Nokia profits hit major slide in second quarter

Monster handset and equipment vendor Nokia continued the gloomy economic theme on Thursday, as second quarter net profit slid to €287m, from €1bn in the same period last year.

Net sales were down 25 per cent year on year to €9.9bn, but global handset sales perked up slightly, with Nokia’s handset market share climbing one per cent sequentially to 38 per cent. Although this is still down from 40 per cent market share in the second quarter of 2008.

The Finnish vendor shifted 103.2 million mobile devices during the three month period, down 15 per cent year on year and up 11 per cent sequentially. This is against estimated industry mobile device volumes of 268 million units, down 12 per cent year on year and up five per cent sequentially.

The average selling price (ASP) of Nokia mobile devices continued to fall, from €65 in the first quarter 2009, to €62 in the second quarter.

The Finn said it expects industry mobile device volumes in the third quarter to be flat compared to the second period, and expects its mobile device market share to remain the same. The company expects 2009 industry mobile device volumes to decline approximately 10 per cent from 2008 levels.

On the infrastructure side, Nokia Siemens Networks reported a 21 per cent year on year decline in net sales to €3.2bn, and the kit vendor said it expects the mobile infrastructure and fixed infrastructure and related services market to decline approximately 10 per cent in Euro terms in 2009, from 2008 levels as carriers reign in spending.

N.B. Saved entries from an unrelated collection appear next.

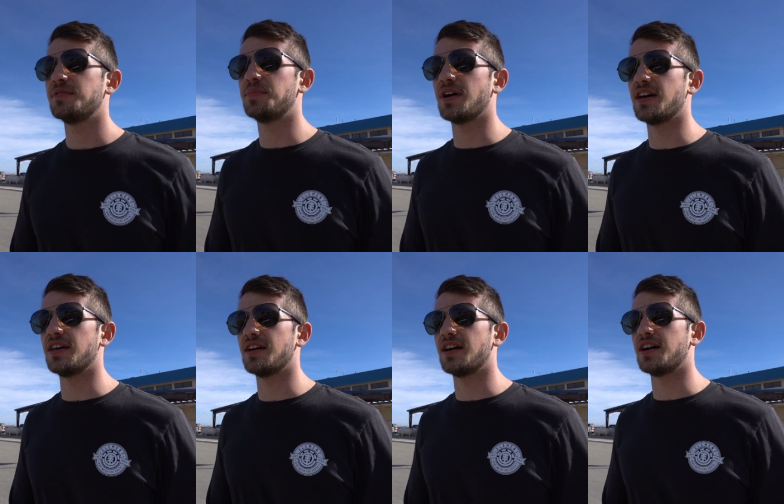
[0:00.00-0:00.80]

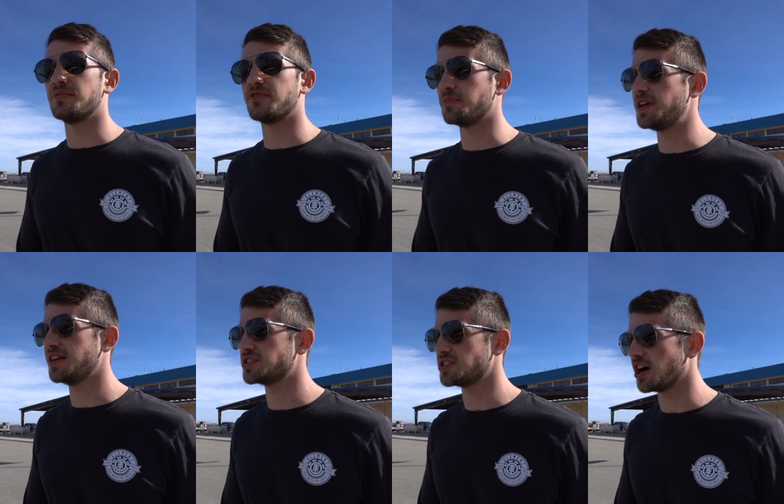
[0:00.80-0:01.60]
But for
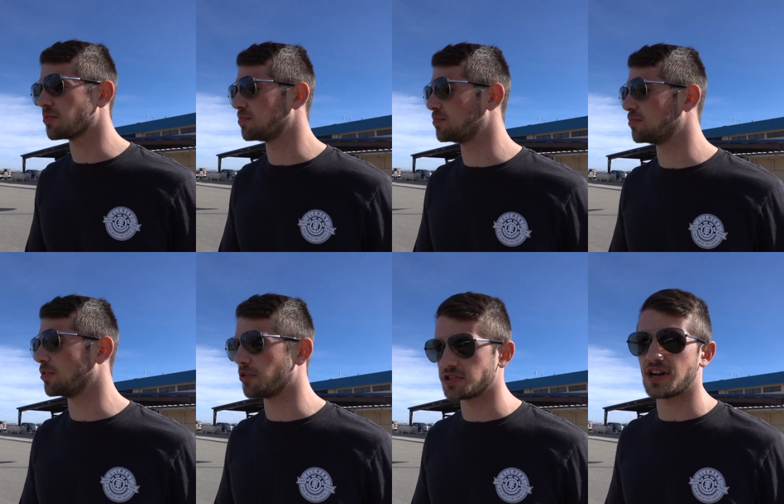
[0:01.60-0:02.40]
being stock
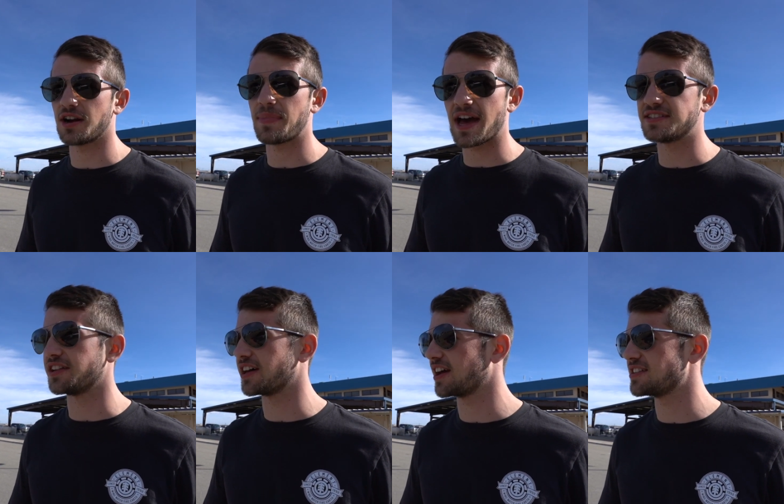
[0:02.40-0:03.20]
rotor, stock pads, and
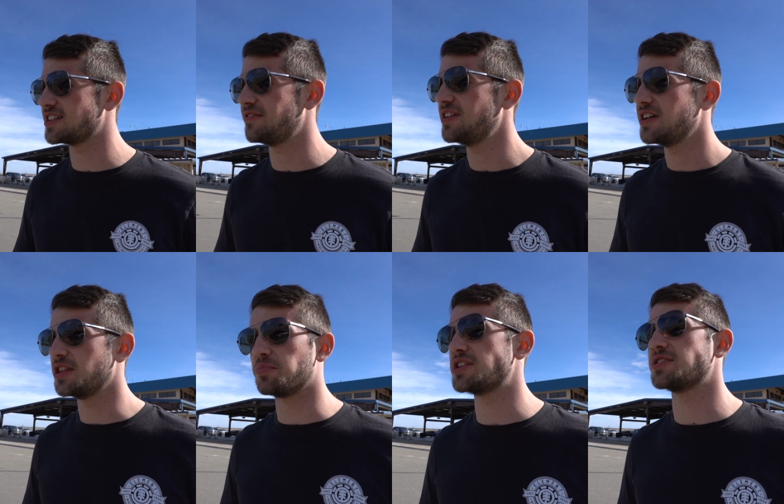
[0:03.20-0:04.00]
all that kind of stuff,
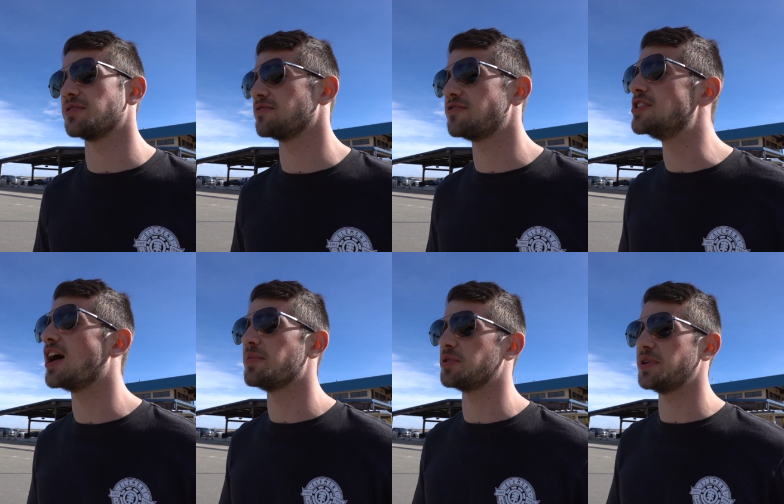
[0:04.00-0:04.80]
the brakes are
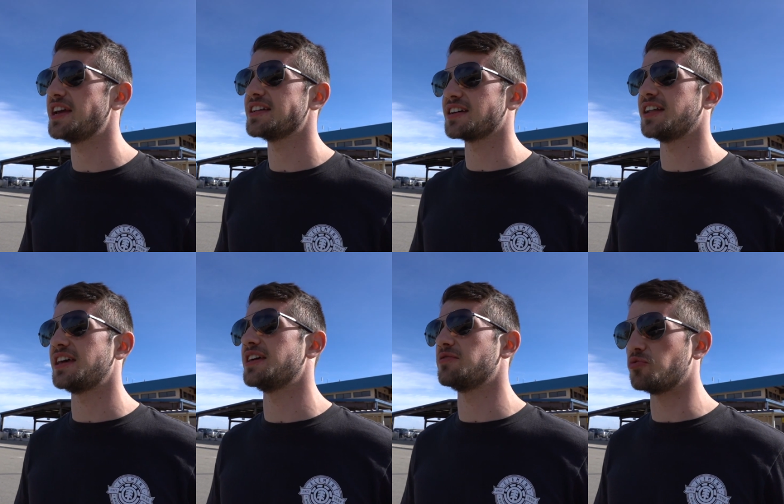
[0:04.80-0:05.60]
phenomenal. When he gets on
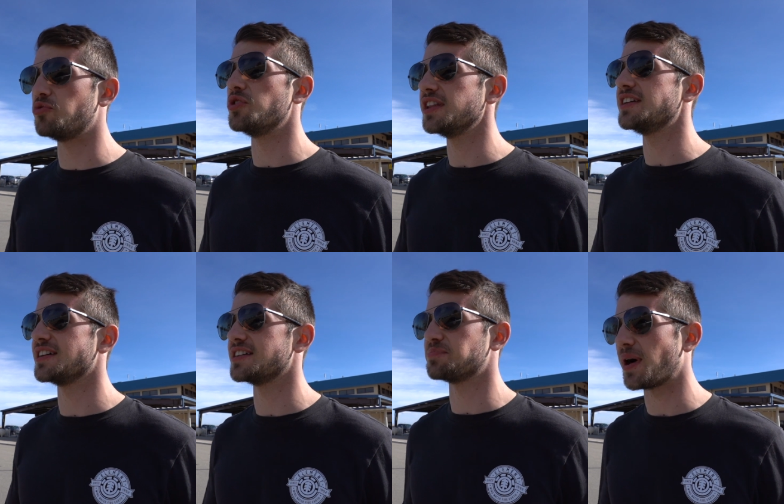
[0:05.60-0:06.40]
it, it really
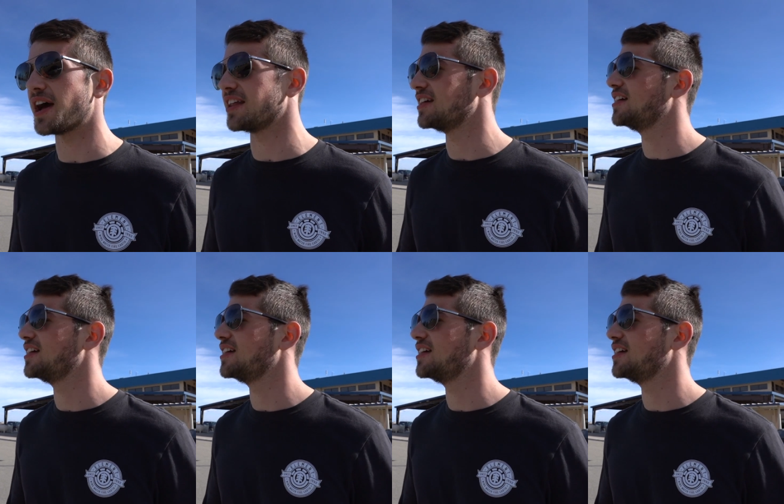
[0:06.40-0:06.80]
does bite.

“Nokia put in a solid performance in what was another tough quarter. We increased our share of the global mobile device market sequentially to an estimated 38 per cent and grew our smartphone market share to an estimated 41 per cent. As a result of strong operational execution, underlying operating margins improved sequentially in all segments. Competition remains intense, but demand in the overall mobile device market appears to be bottoming out,” said Nokia CEO, Olli-Pekka Kallasvuo.